For this reason, the Pentagon and State Department, among others, are limiting their use of commercial cloud services and are opting instead to erect their own private cloud systems that are run by the agencies themselves — not by private-sector providers.
Agencies that deal in sensitive data aren’t rejecting private-sector cloud services altogether. The Defense Information Systems Agency, which provides technical and communications support to the military, has a series of cloud-computing initiatives already under way, including the Forge.mil website, where developers can collaborate and post open-source applications to the cloud.
Meanwhile, more than 75 percent of the State Department’s computing environment is running in private cloud systems managed by the agency. Those systems are continuously scanned for cyberthreats.
The State Department has also moved its public websites for its overseas missions, State.gov and its Office of the Historian, to the public cloud. Cassil said she believes State is “well within meeting everything” within the administration’s cloud strategy.
Cloud vendors said there are clear benefits for government — and workers.
Storing information in the cloud allows employees to access their work anytime, anywhere without leaving a trace of data on a mobile phone, computer or storage device, said Eran Feigenbaum, director of security for the enterprise division of Google Apps.
Employees who transfer data onto USB drives, CDs or send it to their personal email accounts are at risk for security breaches if those are stolen or fall into the wrong hands. Army intelligence analyst Bradley Manning was allegedly able to siphon confidential military information to WikiLeaks by copying data to a CD.

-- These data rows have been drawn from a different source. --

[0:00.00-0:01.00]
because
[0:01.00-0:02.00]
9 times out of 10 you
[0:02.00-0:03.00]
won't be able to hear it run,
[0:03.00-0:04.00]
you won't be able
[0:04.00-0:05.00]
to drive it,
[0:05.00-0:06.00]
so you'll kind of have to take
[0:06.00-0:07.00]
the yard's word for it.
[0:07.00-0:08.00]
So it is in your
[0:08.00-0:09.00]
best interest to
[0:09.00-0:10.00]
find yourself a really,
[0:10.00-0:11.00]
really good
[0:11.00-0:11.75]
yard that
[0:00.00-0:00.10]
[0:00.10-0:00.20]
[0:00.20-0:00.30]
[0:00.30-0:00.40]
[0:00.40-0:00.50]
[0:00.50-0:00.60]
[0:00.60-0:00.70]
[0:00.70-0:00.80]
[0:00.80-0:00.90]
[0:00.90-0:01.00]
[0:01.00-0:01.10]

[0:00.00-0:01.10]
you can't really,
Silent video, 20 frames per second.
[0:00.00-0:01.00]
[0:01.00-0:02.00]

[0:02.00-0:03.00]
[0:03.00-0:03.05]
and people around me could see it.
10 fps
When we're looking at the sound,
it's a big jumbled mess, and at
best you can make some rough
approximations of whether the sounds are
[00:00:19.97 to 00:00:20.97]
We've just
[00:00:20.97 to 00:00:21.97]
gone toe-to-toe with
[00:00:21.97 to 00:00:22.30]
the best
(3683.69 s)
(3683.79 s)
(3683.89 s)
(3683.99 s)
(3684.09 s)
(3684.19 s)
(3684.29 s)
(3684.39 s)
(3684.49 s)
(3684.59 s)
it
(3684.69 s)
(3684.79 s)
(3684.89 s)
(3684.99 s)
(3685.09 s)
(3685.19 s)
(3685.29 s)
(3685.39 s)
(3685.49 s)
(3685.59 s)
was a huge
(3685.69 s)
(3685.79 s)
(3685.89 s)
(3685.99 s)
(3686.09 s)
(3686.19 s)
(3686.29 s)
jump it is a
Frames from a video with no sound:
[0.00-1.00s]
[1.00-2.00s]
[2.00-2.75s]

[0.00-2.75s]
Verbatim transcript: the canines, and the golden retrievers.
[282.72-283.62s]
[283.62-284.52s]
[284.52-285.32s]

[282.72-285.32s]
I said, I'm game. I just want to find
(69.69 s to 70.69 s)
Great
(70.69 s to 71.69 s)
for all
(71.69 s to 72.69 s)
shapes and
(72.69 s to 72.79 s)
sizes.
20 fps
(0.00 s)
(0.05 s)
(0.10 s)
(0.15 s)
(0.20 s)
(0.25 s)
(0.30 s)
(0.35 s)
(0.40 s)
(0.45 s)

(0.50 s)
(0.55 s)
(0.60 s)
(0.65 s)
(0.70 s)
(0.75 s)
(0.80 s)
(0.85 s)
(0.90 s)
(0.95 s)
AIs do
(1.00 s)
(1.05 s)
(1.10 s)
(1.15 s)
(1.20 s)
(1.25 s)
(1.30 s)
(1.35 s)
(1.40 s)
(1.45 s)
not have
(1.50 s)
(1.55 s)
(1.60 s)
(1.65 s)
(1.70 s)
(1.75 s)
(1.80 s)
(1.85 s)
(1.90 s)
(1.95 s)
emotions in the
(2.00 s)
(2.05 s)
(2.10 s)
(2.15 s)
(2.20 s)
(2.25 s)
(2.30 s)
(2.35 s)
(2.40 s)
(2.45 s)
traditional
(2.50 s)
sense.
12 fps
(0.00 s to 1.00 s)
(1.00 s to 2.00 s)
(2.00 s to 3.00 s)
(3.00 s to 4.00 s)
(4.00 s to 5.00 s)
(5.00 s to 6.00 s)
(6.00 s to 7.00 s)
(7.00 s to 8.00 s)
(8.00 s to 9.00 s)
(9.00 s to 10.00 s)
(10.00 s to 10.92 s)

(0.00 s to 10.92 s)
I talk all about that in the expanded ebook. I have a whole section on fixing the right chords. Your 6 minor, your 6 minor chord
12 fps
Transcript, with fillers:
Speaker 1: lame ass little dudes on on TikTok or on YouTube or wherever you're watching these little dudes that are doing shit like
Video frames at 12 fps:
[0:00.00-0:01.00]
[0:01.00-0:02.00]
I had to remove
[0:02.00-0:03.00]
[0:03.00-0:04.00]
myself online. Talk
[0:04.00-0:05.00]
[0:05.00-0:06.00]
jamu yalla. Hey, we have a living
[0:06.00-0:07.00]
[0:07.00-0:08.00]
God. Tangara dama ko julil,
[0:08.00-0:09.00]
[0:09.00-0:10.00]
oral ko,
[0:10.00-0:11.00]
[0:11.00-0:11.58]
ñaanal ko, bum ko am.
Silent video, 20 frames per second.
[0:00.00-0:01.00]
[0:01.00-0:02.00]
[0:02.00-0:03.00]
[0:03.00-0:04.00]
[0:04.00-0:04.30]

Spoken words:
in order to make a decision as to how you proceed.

“We’ve seen a lot of smart agencies and commercial companies that have suffered from large security breaches on things that are not in the cloud,” Feigenbaum said. “Those could have been completely avoided if that data was stored in the cloud.”
But some Washington security experts maintain that Kundra was wrong to push the public cloud because cloud computing’s infrastructure carries some intrinsic risks. For example, hackers who successfully breach a cloud server can access all of the systems hosted within it in one fell swoop. He compared it to a mail carrier having a key to the entire set of mailboxes in an apartment building.
“Through one attack, they wouldn’t have to spend many days or months leapfrogging through the system,” Kellermann said. “They could compromise the system all at once.”
In addition, cloud servers store data for multiple parties, or tenants. With several organizations sharing the same storage facility in the cloud, the infiltration opportunity for hackers is heightened. Security experts recommend that cloud providers construct a government community cloud, where several government agencies share the same data center rather than co-mingling their data with organizations outside the public sector.
There are also jurisdictional issues that come into play. Not all commercial cloud providers store client data in servers based in the United States, so Kellermann argues that it is imperative for government agencies to put limits on where their data is stored in their contracts.